Last season, 63 percent of his passes were thrown within 10 yards of the line and in 63 career starts Bradford has averaged a substandard 6.5 yards per attempt.
Fahey believes improved pass protection is critical to maximizing Bradford’s skills because he is not as skilled at avoiding the rush as was the crafty Bridgewater.
“One of the biggest things Bridgewater did … was function against pressure. Bridgewater is — or was — one of the best quarterbacks in the NFL in a tight pocket,” Fahey wrote on his website, presnapreads.com. “Bradford won’t replicate that element of Bridgewater’s play, but the Vikings hope that he won’t have to.”
And then there is the critical matter of not turning the ball over. Bradford had five multi-interception games in his 14 starts with Philadelphia last season.
Knowing that the Vikings would often rely on a stingy defense to win low-scoring games, Bridgewater was much more cautious, so much that the coaching staff had been encouraged him to take more chances, which is uncommon with young QBs.
Of course, the opinions that matter most are the ones who belong to the Vikings’ top decisionmakers. And they wouldn’t have done this bold deal if they didn’t think the 28-year-old former Heisman Trophy winner could fit well in Turner’s scheme.
Even though the Vikings had the 30th overall pick back in the 2010 draft, General Manager Rick Spielman and their scouting staff still did their due diligence on Bradford. And Spielman said he has “always been a big fan” of Bradford.

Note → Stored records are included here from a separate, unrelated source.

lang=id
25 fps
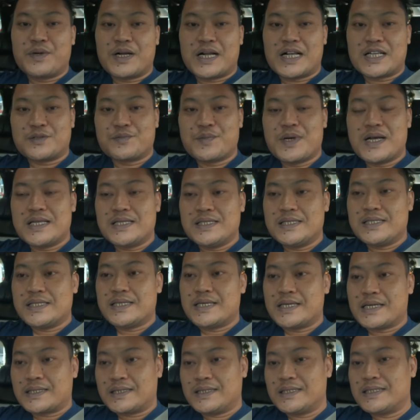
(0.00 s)
bekas
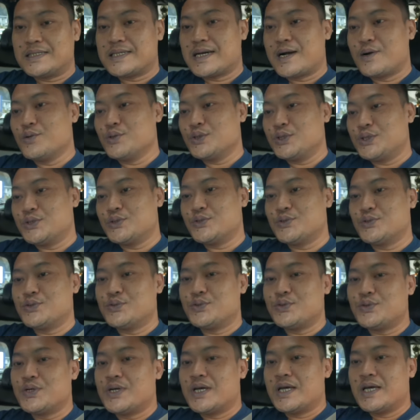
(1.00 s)
banjir, tidak utuh,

“Sam is a big quarterback. He’s a very accurate thrower. He does a great job of getting through his reads and progressions. He makes quick decisions in the pocket. He can throw the deep ball down the field,” he said Saturday. “Some of the routes we throw in our offense, we’ve seen those same routes and have seen him complete those same balls that he’s going to have to do in this system.”